Room 324 WEB (Wisenbaker Engineering Building)
Stephan Held, University of Bonn
The construction of minimum length Steiner trees is a classical problem in Combinatorial Optimization with a high practical relevance in chip design. However, besides the total length other objectives like speed or reach awareness play an important role. Steiner trees respectively arborescences are used to broadcast electrical signal from a source r to a set T of sinks. In the shallow light Steiner arborescence problem we look for a minimum length arborescence that obeys delay bounds for each r-t-path (t is a sink in T), where the path delay is imposed by its total edge length and its inner vertices. We present a bicriteria approximation algorithm trading off the conflicting goals of minimizing paths delays and total length. Later repeaters need to be inserted into long Steiner trees to refresh the signals and linearize the signal delay, which otherwise would grow quadratically with the length. However, big macro blocks restrict the insertion of repeaters. This leads to the minimum Steiner tree problem with length restrictions on obstacles. We present a 2-approximation for this problem running in O((k log k)^2) time, where k is the number of terminals plus obstacle corners. Under mild assumptions, as they are prevalent in chip design the running times is O(k log^2 k) and the efficiency is demonstrated on real world instances from chip design that are part of the upcoming 11th DIMACS challenge on Steiner trees. Both algorithms can be combined to build shallow light reach-aware Steiner trees.
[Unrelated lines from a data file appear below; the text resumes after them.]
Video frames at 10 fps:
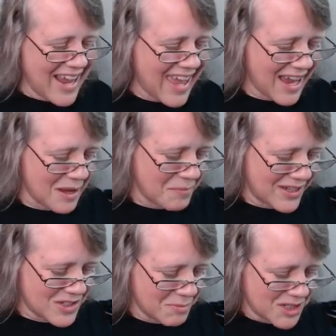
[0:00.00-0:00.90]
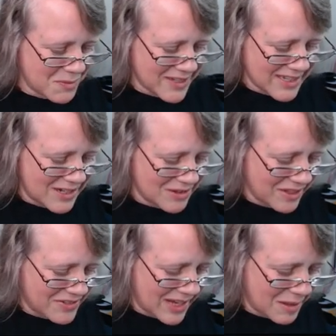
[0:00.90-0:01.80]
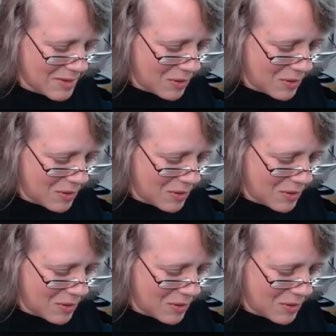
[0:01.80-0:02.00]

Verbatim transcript: I can't complain too much because I do love taking myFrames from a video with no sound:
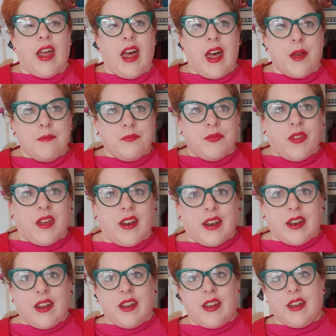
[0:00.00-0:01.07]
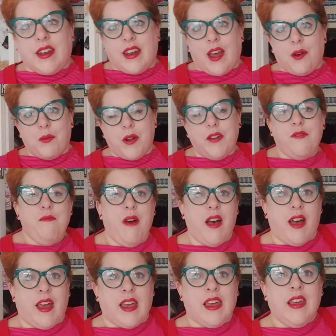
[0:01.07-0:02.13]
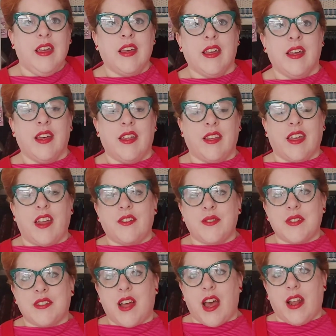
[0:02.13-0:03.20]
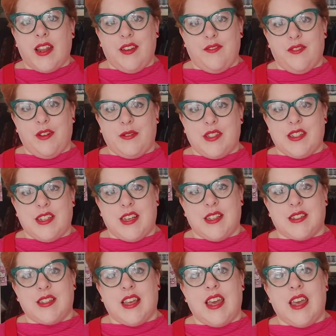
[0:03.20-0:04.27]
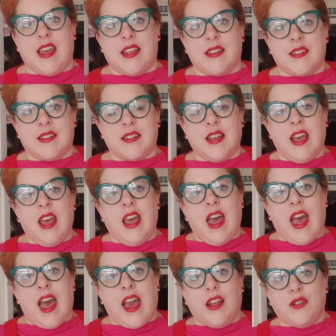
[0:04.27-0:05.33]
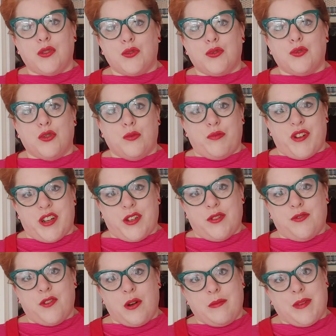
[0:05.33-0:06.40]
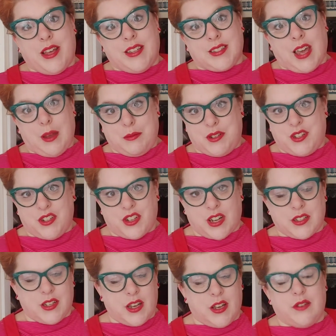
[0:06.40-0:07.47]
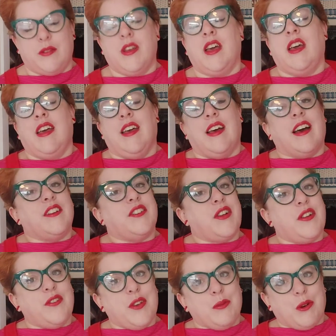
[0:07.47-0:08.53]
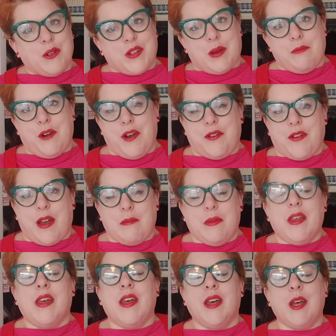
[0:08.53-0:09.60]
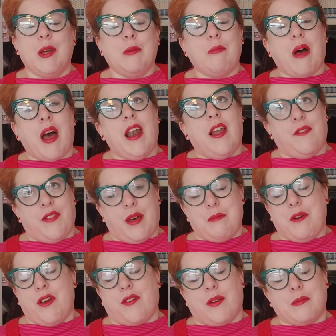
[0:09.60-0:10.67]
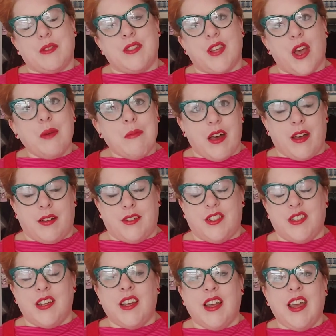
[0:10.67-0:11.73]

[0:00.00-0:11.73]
Now one of my kind of style influences is Angel Strawbridge from Escape to the Chateau. I don't know if you watch that program, but I love that program so much.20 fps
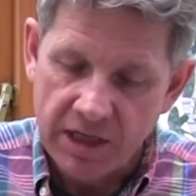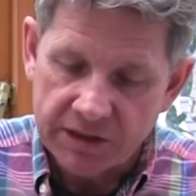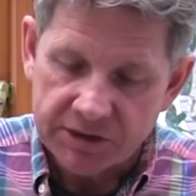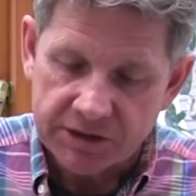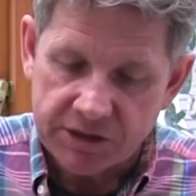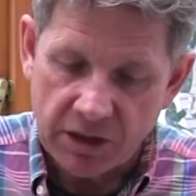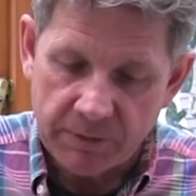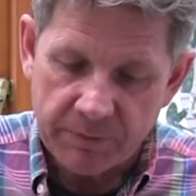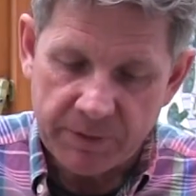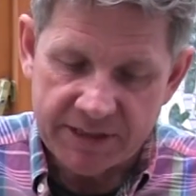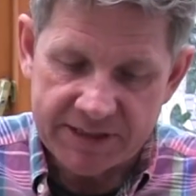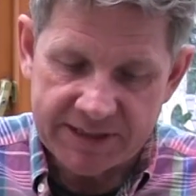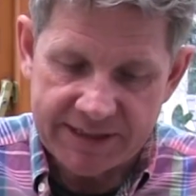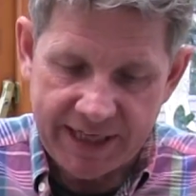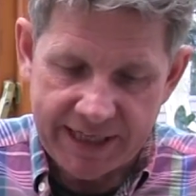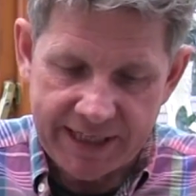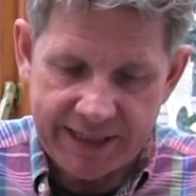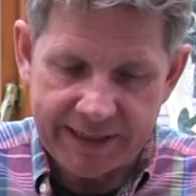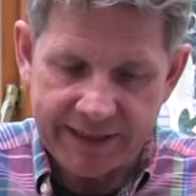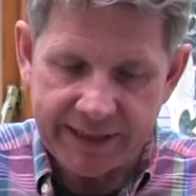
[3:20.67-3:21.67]
So by
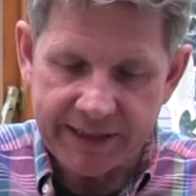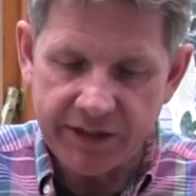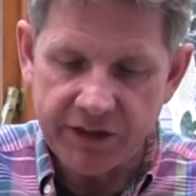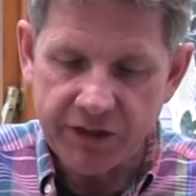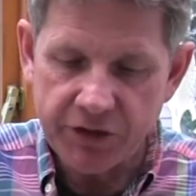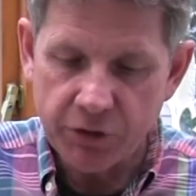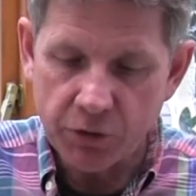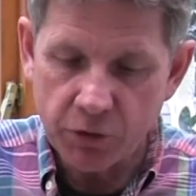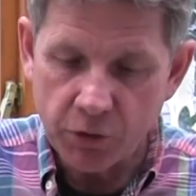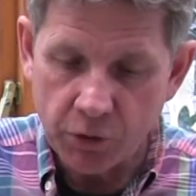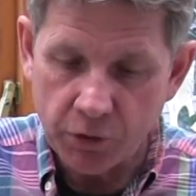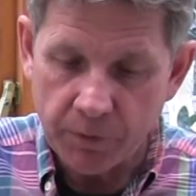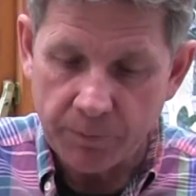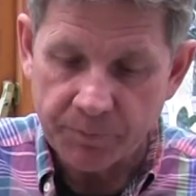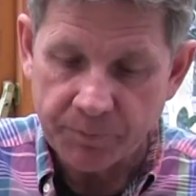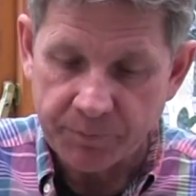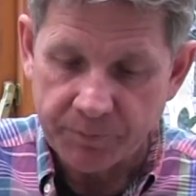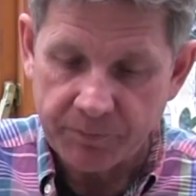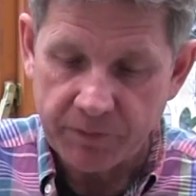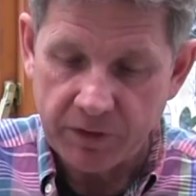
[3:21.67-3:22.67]
taking your
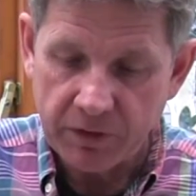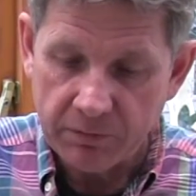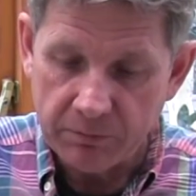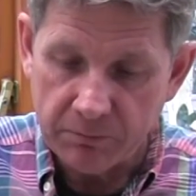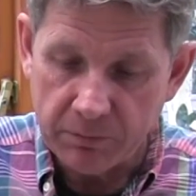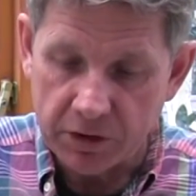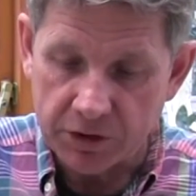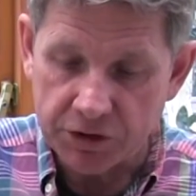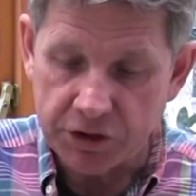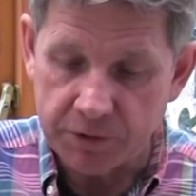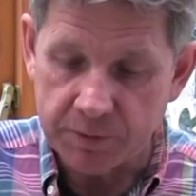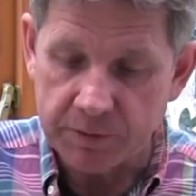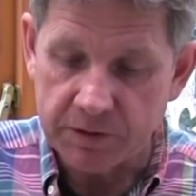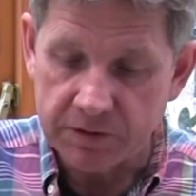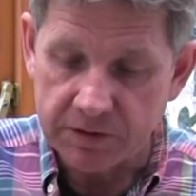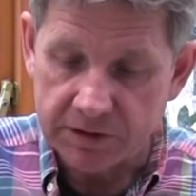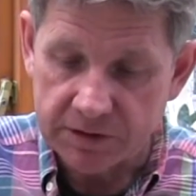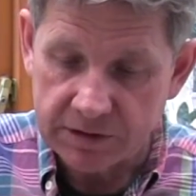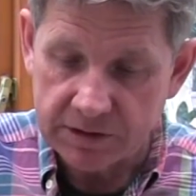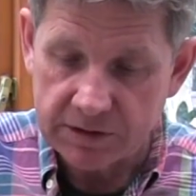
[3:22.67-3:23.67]

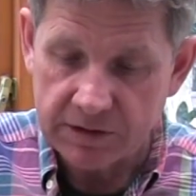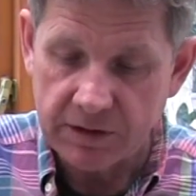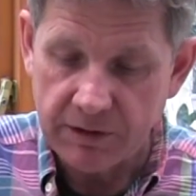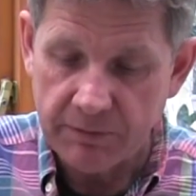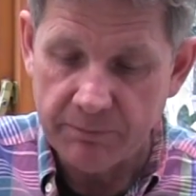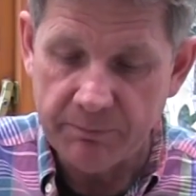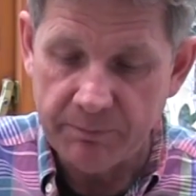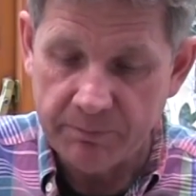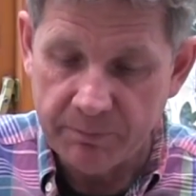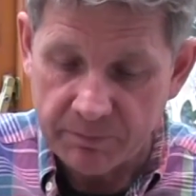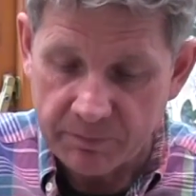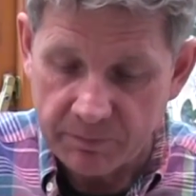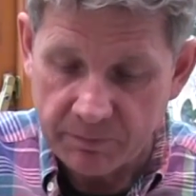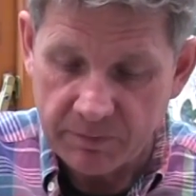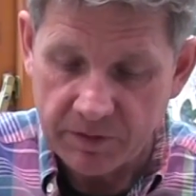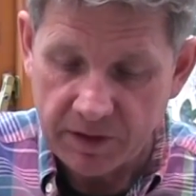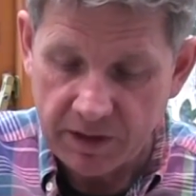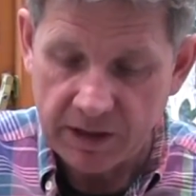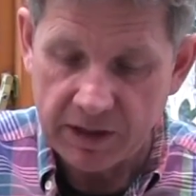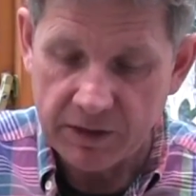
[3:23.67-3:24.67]
modules
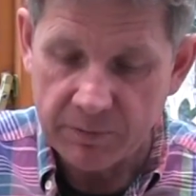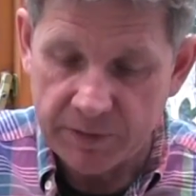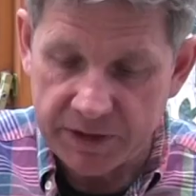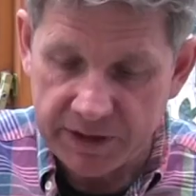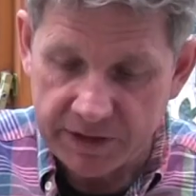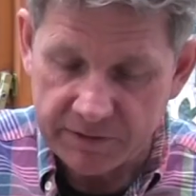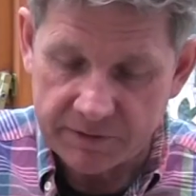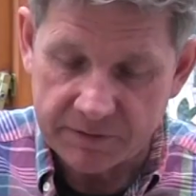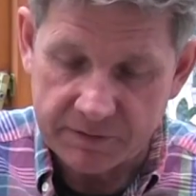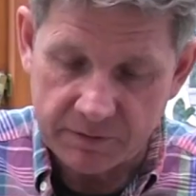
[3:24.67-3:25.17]
and we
The results are joint work with Daniel Rotter, and Sophie Spirkl.
Bio: After studying mathematics and computer science in Münster and Bonn, Stephan Held received a Ph.D. in mathematics from the University of Bonn in 2008. From 2009 to 2010 he was a postdoctoral researcher at the Georgia Institute of Technology (Georgia Tech) in Atlanta, USA. In 2010 Stephan Held became an assistant professor and then in 2013 an associate professor for Discrete Optimization at the Research Institute for Discrete Mathematics at the University of Bonn, where he is leading the group for timing optimization in chip design.